Holman Rebecca, Glas Cees A W, de Haan Rob J
Department of Clinical Epidemiology and Biostatistics, Academic Medical Center, Amsterdam, The Netherlands.
Control Clin Trials. 2003 Aug;24(4):390-410. doi: 10.1016/s0197-2456(03)00061-8.
Patient relevant outcomes, measured using questionnaires, are becoming increasingly popular endpoints in randomized clinical trials (RCTs). Recently, interest in the use of item response theory (IRT) to analyze the responses to such questionnaires has increased.
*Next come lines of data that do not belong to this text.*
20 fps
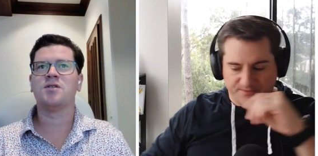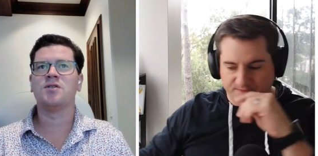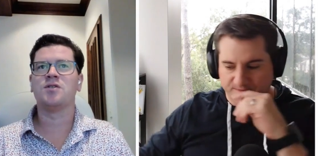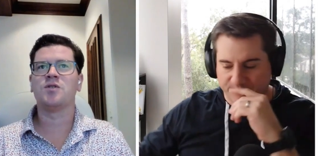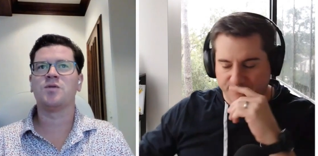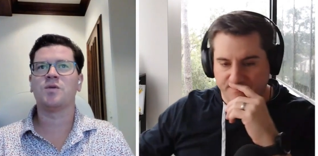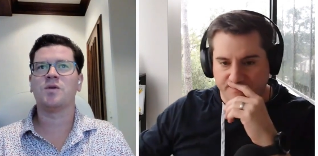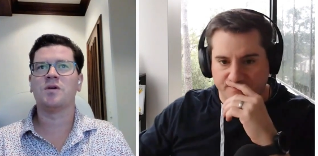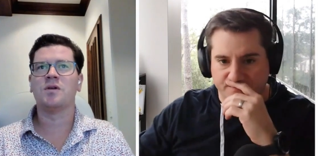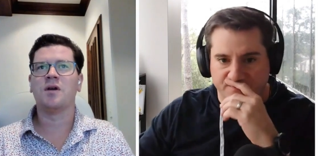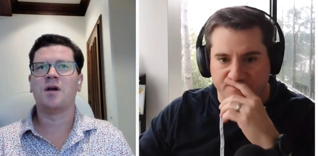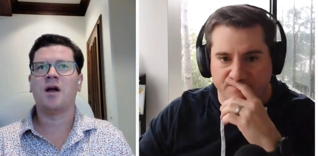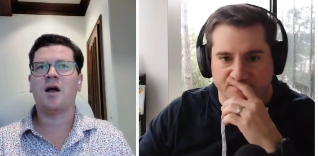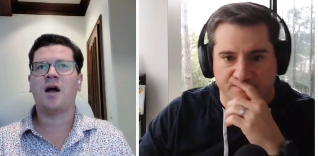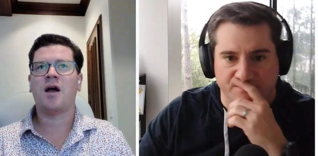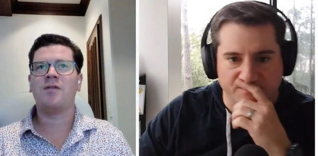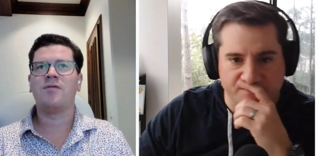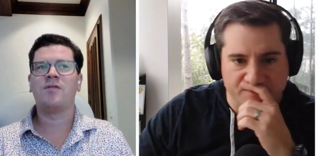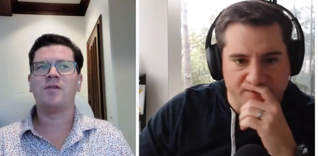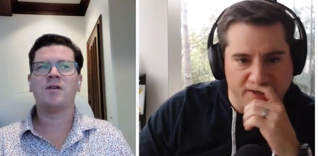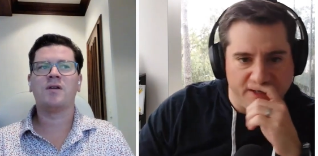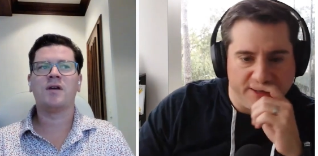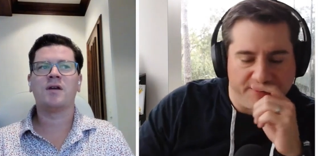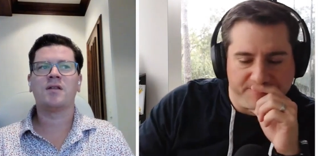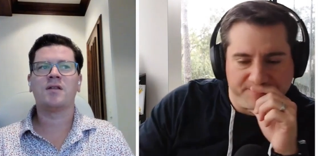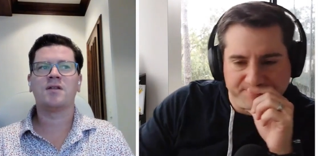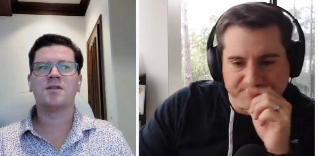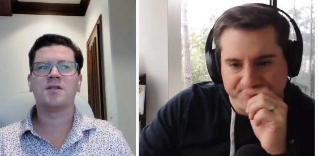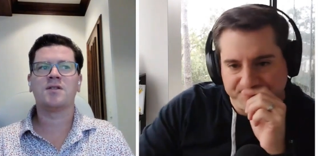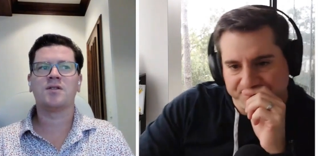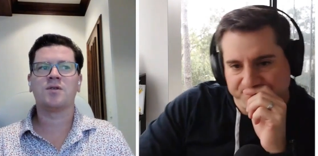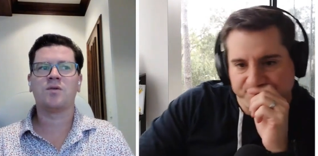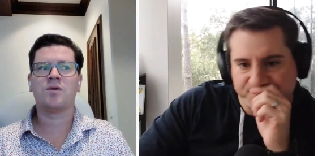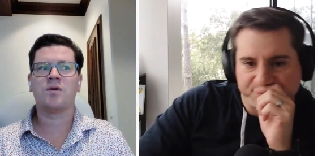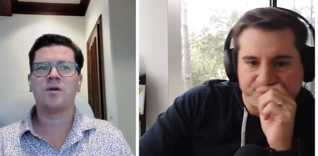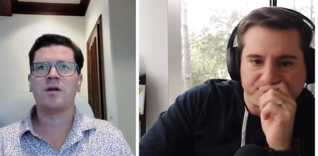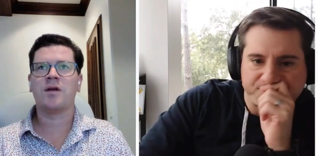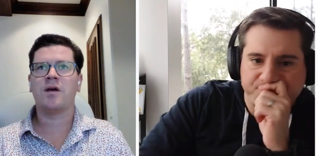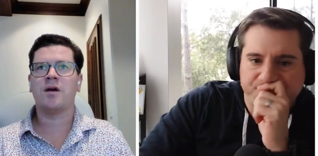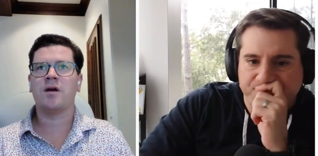Speaker 1: usual. I feel yeah. like this
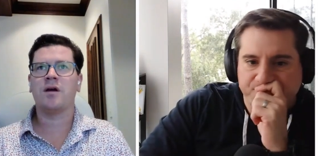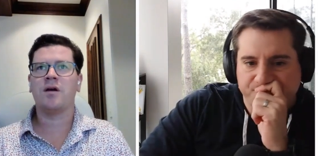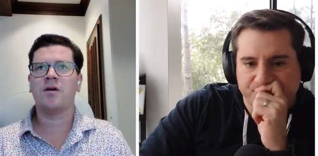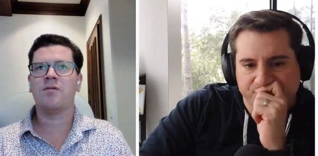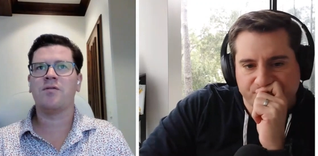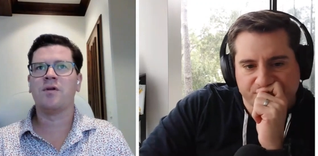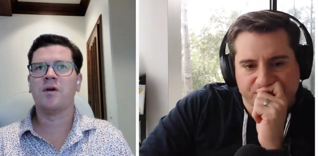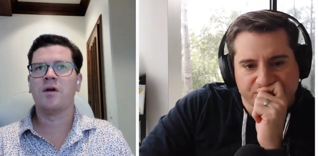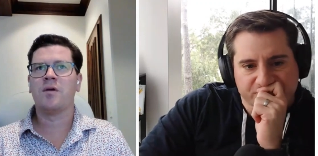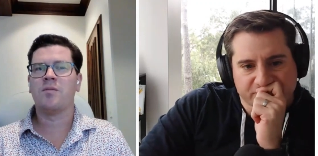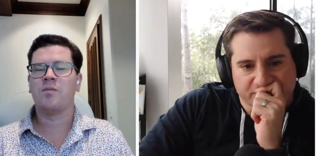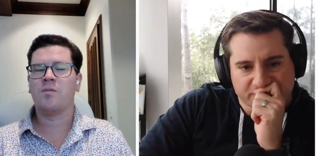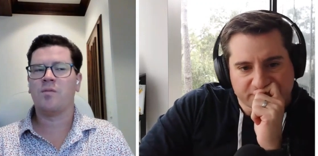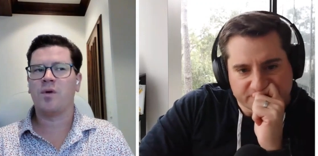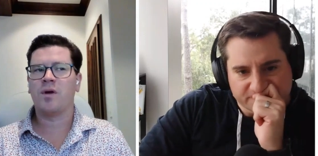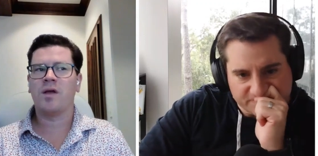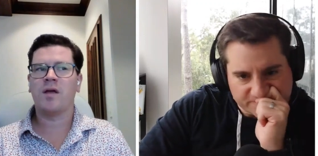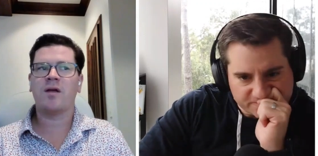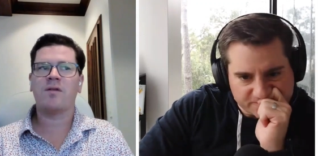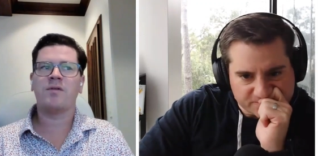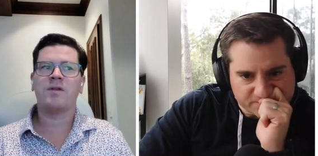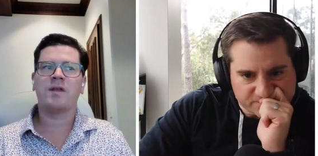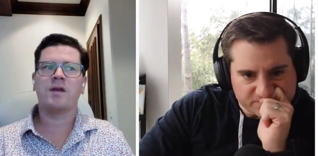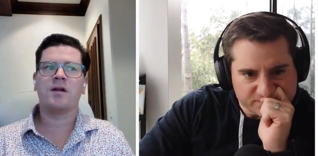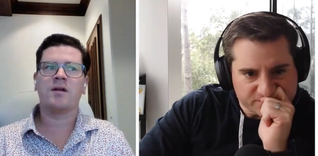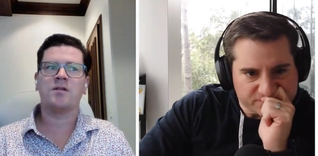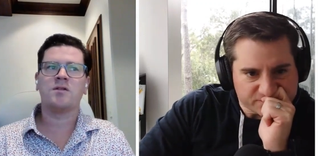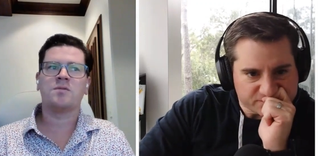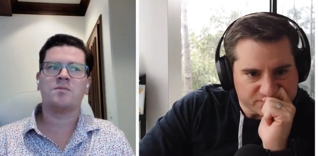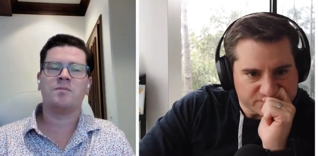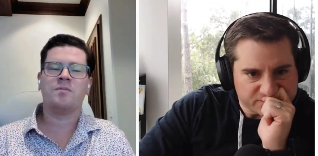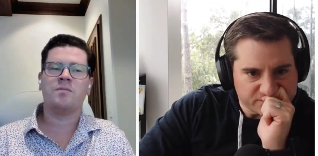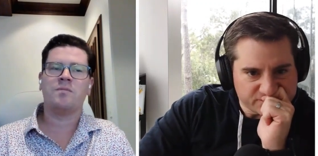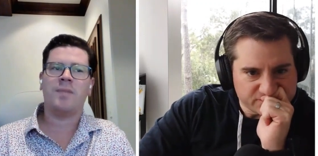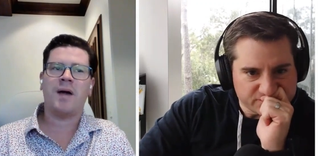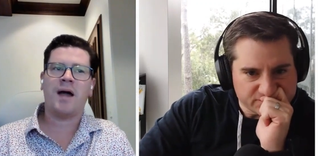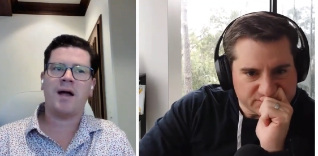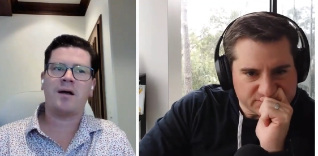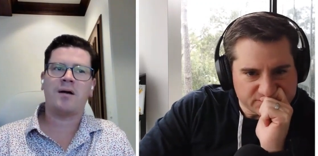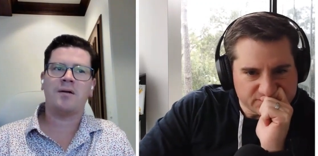story of bringing everything else
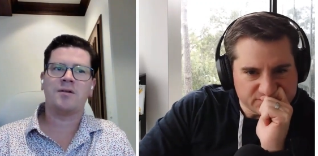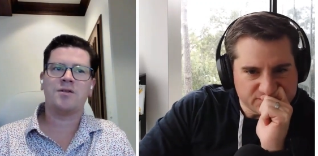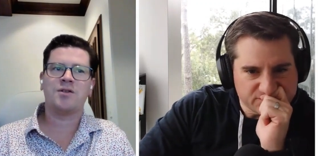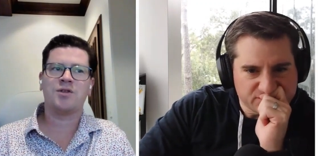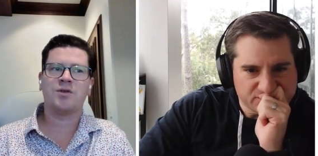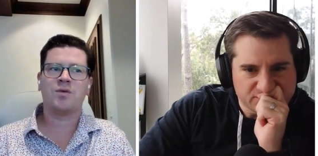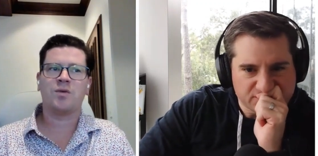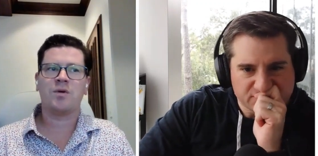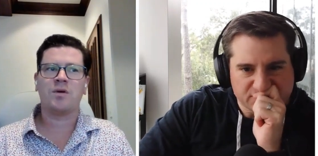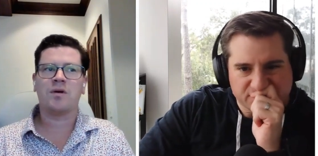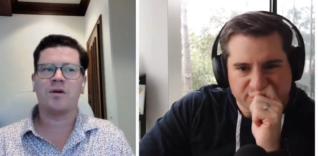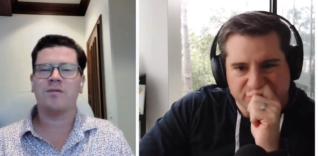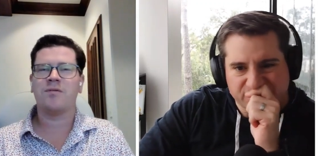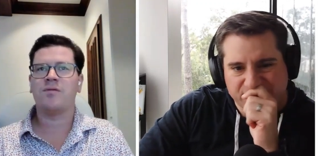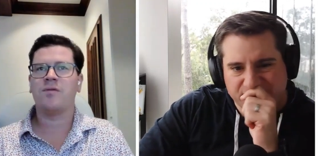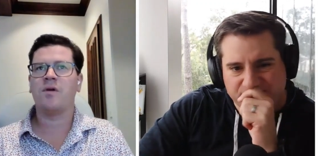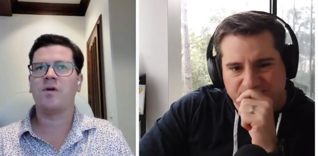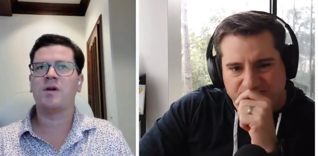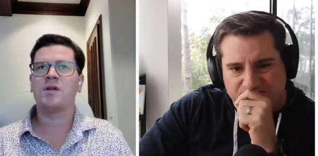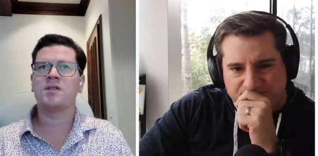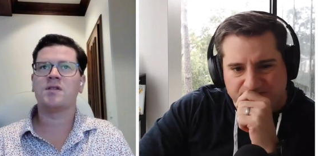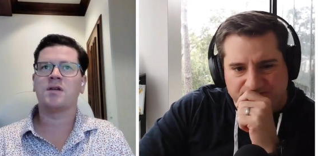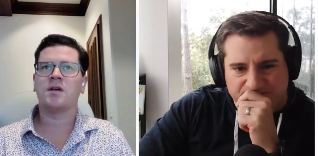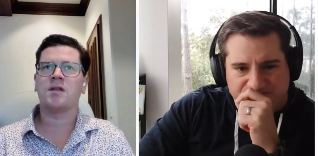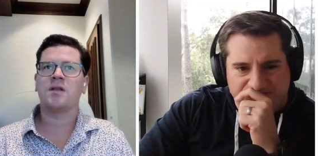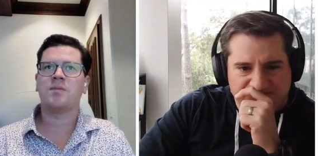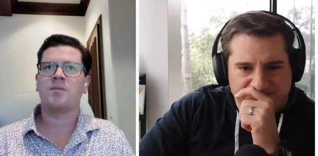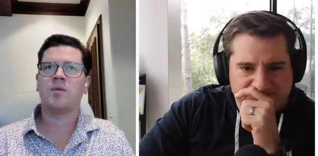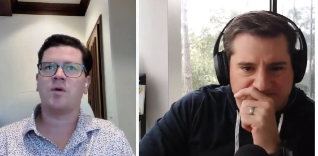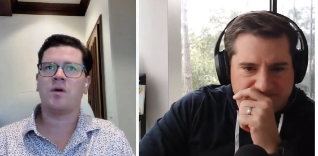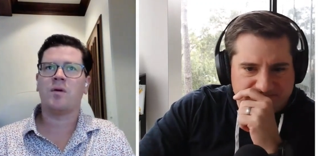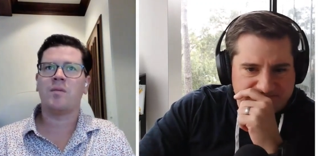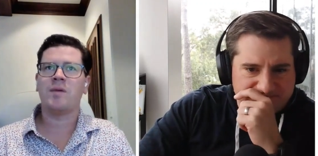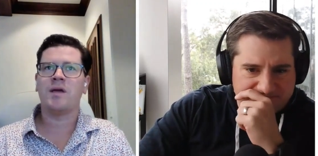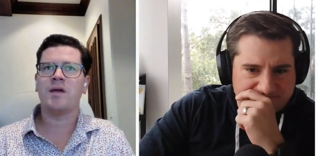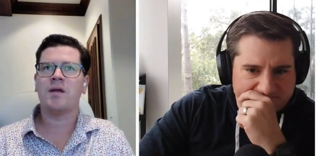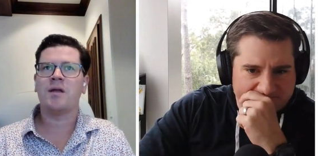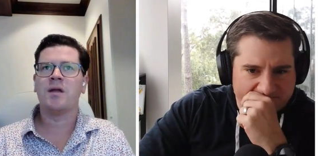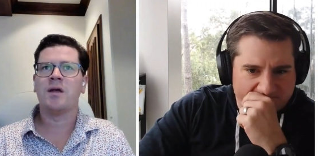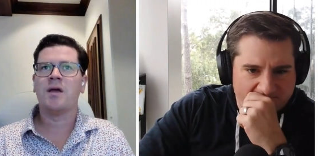back on shore and focusing on the
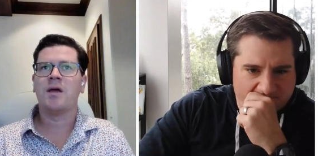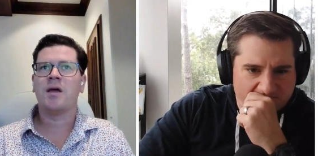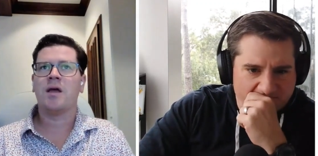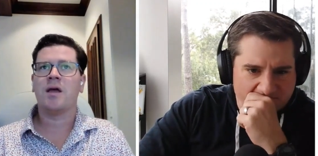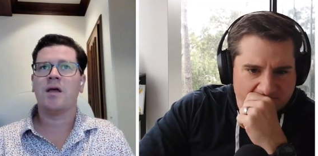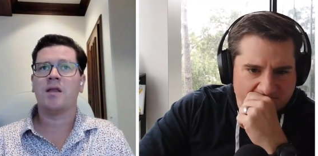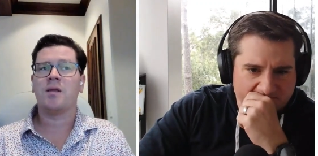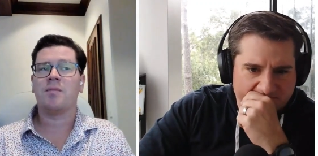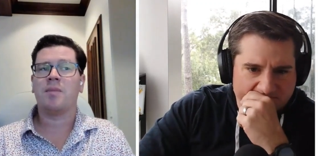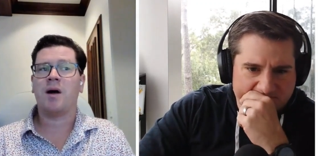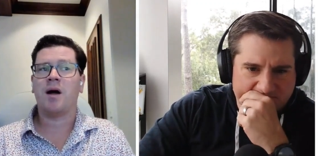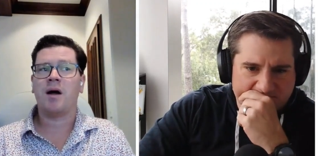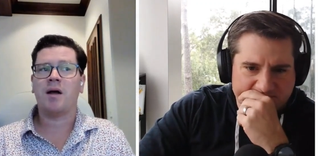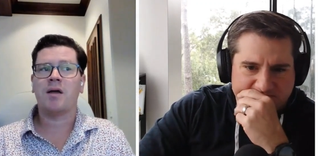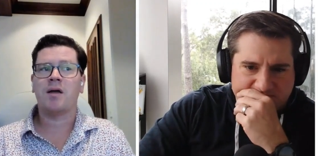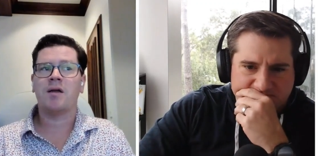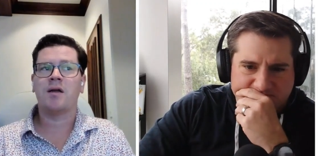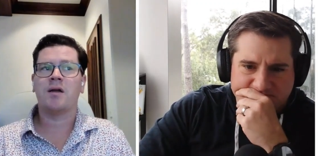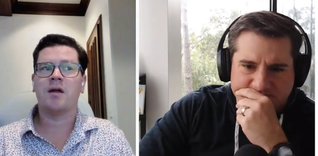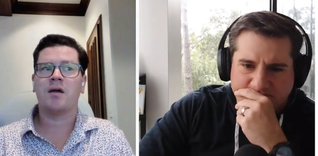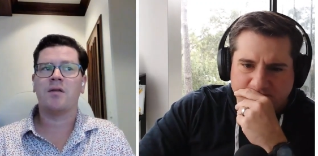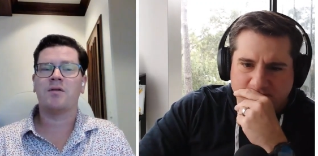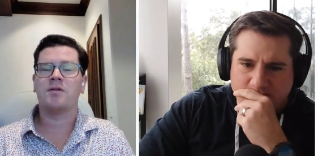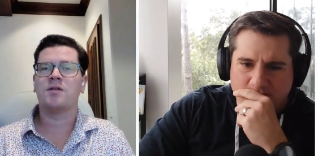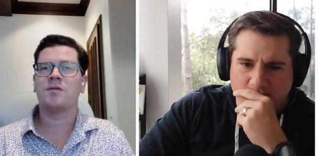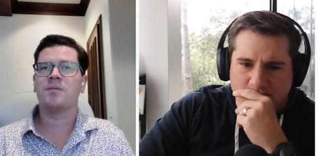Permian and the Bakken and other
In this paper, we used a simulation study to examine the small sample behavior of a test statistic designed to examine the difference in average latent trait level between two groups when the two-parameter logistic IRT model for binary data is used. The simulation study was extended to examine the relationship between the number of patients required in each arm of an RCT, the number of items used to assess them, and the power to detect minimal, moderate, and substantial treatment effects. The results show that the number of patients required in each arm of an RCT varies with the number of items used to assess the patients. However, as long as at least 20 items are used, the number of items barely affects the number of patients required in each arm of an RCT to detect effect sizes of 0.5 and 0.8 with a power of 80%. In addition, the number of items used has more effect on the number of patients required to detect an effect size of 0.2 with a power of 80%. For instance, if only five randomly selected items are used, it is necessary to include 950 patients in each arm, but if 50 items are used, only 450 are required in each arm. These results indicate that if an RCT is to be designed to detect small effects, it is inadvisable to use very short instruments analyzed using IRT. Finally, the SF-36, SF-12, and SF-8 instruments were considered in the same framework. Since these instruments consist of items scored in more than two categories, slightly different results were obtained.
使用问卷测量的患者相关结局,正日益成为随机临床试验(RCT)中流行的终点指标。最近,人们对使用项目反应理论(IRT)来分析此类问卷的回答的兴趣有所增加。在本文中,我们进行了一项模拟研究,以检验在使用二元数据的两参数逻辑IRT模型时,用于检验两组平均潜在特质水平差异的检验统计量的小样本行为。模拟研究得到扩展,以检验RCT每组所需患者数量、用于评估他们的项目数量以及检测最小、中度和显著治疗效果的效能之间的关系。结果表明,RCT每组所需患者数量随用于评估患者的项目数量而变化。然而,只要使用至少20个项目,项目数量对RCT每组检测效应大小为0.5和0.8且效能为80%时所需的患者数量几乎没有影响。此外,使用的项目数量对检测效应大小为0.2且效能为80%时所需的患者数量影响更大。例如,如果仅使用五个随机选择的项目,每组需要纳入950名患者,但如果使用50个项目,每组仅需要450名患者。这些结果表明,如果要设计一项RCT来检测小的效应,使用IRT分析的非常简短的工具是不可取的。最后,在相同框架下考虑了SF - 36、SF - 12和SF - 8工具。由于这些工具由得分超过两类的项目组成,因此获得了略有不同的结果。